Search Unity

Does varying episode length influence the learning?

Discussion in 'ML-Agents' started by fedetask, Feb 12, 2020.

  1. fedetask

    fedetask

    Joined:
    Jan 17, 2020
    Posts:
    7
    I'll start with an example: an agent has to go around a a map by following a path composed of N checkpoints. The state is the relative position of the next 4 checkpoints. The agent receives +1 every time it takes a checkpoint, and -0.01 at every time-step. In training, maps have different sizes and number of checkpoints, therefore the total achievable reward in each episode varies accordingly to the number of checkpoints in the episode. Does this negatively affect the training using PPO?

    I'm confused between two answers:
    A) Yes, it negatively affects the training because the value of the exact same state changes with the map.
    B) No, because PPO considers the temporal difference error, not the total reward from a given state to the end of the episode.

    However, if B is correct, how can the agent then learn to "go fast"?
     
  2. caioc2

    caioc2

    Joined:
    May 11, 2018
    Posts:
    8
    If you have an environment with a final state (i.e marks the agent as done after reaching a goal) the episode length will always vary, it is not something you have control of.
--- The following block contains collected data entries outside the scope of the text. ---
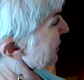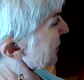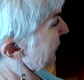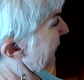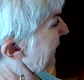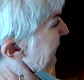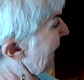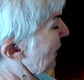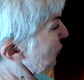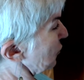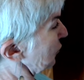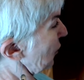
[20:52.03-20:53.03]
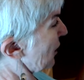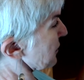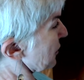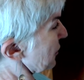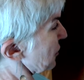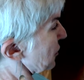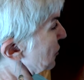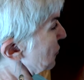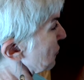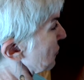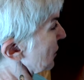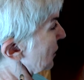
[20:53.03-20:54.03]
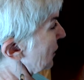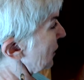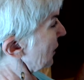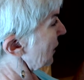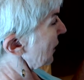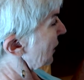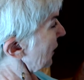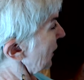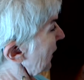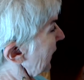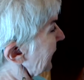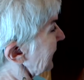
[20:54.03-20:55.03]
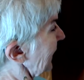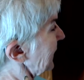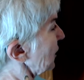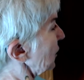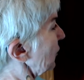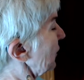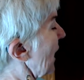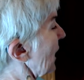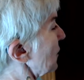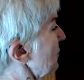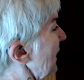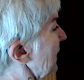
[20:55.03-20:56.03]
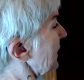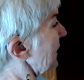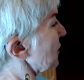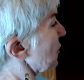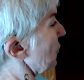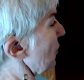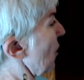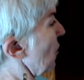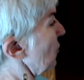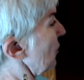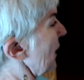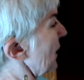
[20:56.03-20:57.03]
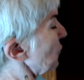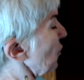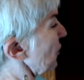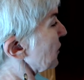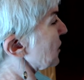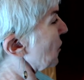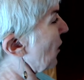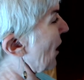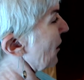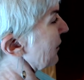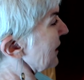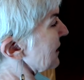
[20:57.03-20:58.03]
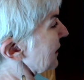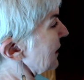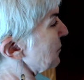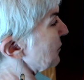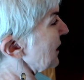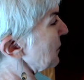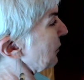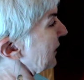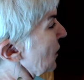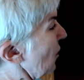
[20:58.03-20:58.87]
find out who lost the shoe. I'd like to learn how to make things grow and work so hard I sleep deeply all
    Now if you are talking about the agent max steps, yes it can greatly influence the training result. You must make sure that the max steps is long enough to capture the desired behavior, and account for the beginning, when the agent knows nothing and can take really long to do any meaningful action.

    About map size I would rather use it as a curriculum learning, start with small and simple maps and increase to larger and complex maps as the agent evolves.

    Trying to predict whats better just by thinking is really hard because it depends on a lot of variables which you may not be accounting for.